31. У кого есть названия без идей, у того нет смысла в словах, тот произносит лишь пустые звуки. У кого есть сложные идеи, но нет имен для них, тому не хватает свободы и быстроты в его выражениях, тот вынужден прибегать к перифразам. Кто употребляет свои слова вольно и неопределенно, того или не будут слушать, или не поймут. Кто употребляет свои слова для идей не в обычном их значении, тому не хватает точности в языке, тот говорит тарабарщину. А у кого идеи субстанций не согласуются с реальным существованием вещей, у того нет в разуме материала для истинного познания, и вместо этого [он] имеет лишь химеры
. 32. Как обстоит дело с субстанциями
? В наших понятиях о субстанциях мы испытываем все указанные неудобства. Например: 1) тот, кто употребляет слово «тарантул», не имея представления или идеи о том, что оно обозначает, произносит хорошее слово, но вообще под этим ничего не подразумевает; 2) кто во вновь открытой стране увидит различные неизвестные ему дотоле породы животных и растений, может иметь такие же верные идеи их, как идеи лошади или оленя, но говорить о них может лишь описательно, пока не узнает имен, которыми обозначают их местные жители, или не даст им имен сам; 3) кто обозначает словом «тело» то одну лишь протяженность, то протяженность вместе с плотностью, тот своей речью вводит в большое заблуждение; 4) кто дает имя «лошадь» идее, которую обыкновенно называют «мул», говорит неточно, и ею не поймут; 5) кто думает, что слово «кентавр» обозначает некоторое реальное существо, тот обманывает самого себя и принимает по ошибке слова за вещи. 33. Как обстоит дело с модусами и отношениями
? В модусах и отношениях вообще мы испытываем лишь первые четыре из указанных неудобств: 1) я могу иметь в своей памяти имена модусов, например «благодарность» или «милосердие», и не иметь, однако, связанных с этими именами точных идей; 2) я могу иметь идеи и не знать относящихся к ним имен.
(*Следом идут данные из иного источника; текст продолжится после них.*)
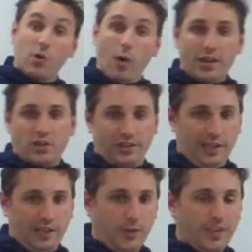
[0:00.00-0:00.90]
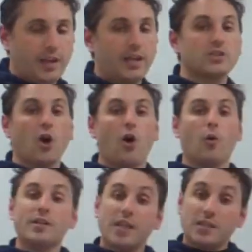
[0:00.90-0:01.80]
equation linked with it. It's
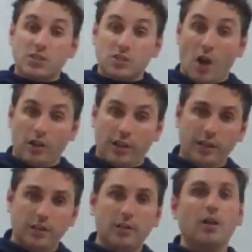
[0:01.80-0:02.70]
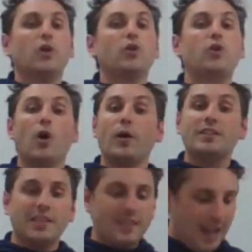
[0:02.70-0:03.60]
always a solid
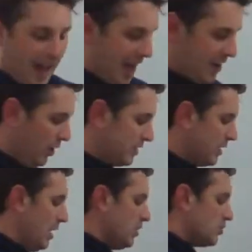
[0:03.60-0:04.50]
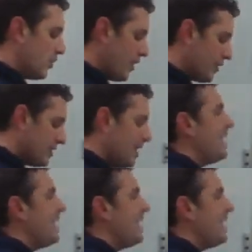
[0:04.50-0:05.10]
going to the ions. So there is a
Например, я могу иметь идею о человеке, пьющем до того, что у него изменяется цвет лица и настроение, язык заплетается, глаза наливаются кровью, ноги изменяют, и тем не менее я могу не знать, что это называется опьянением, 3) я могу иметь идеи добродетелей или пороков и имена для них, но употреблять их ошибочно, например когда я даю имя «бережливость» идее, которую другие называют и обозначают словом «скупость»; 4) я могу употреблять эти слова то в одном, то в другом значении; 5) но в модусах и отношениях я не могу иметь идей, не соответствующих существующим вещам. Модусы - это сложные идеи, произвольно образованные умом, а отношение есть лишь мой способ рассматривать вместе две вещи и сравнивать их и, следовательно, тоже идея, образованная мною самим. Едва ли может поэтому оказаться, что эти идеи не соответствуют какой-нибудь существующей вещи: они имеются в уме не как копии вещей, созданных природой по своим правилам, и не как свойства, необходимо вытекающие из внутреннего строения, или сущности, какой-нибудь субстанции, но как своего рода образцы, запечатленные в памяти вместе с названиями, связанными с ними, для наименования действий и отношений, по мере того как последние получают существование. Ошибка обыкновенно состоит в том, что я даю своим представлениям неверное название. И так как я употребляю слова не в том смысле, как другие, меня не понимают и считают, что у меня неверные идеи о вещах, между тем как я даю им неверные названия. Лишь в том случае, когда в состав моих идей смешанных модусов или отношений входят какие-нибудь противоречащие друг другу идеи, я наполняю свою голову химерами, ибо при надлежащем рассмотрении оказывается, что такие идеи не могут существовать в уме и что тем более не может получать от них наименования никакая реальная вещь.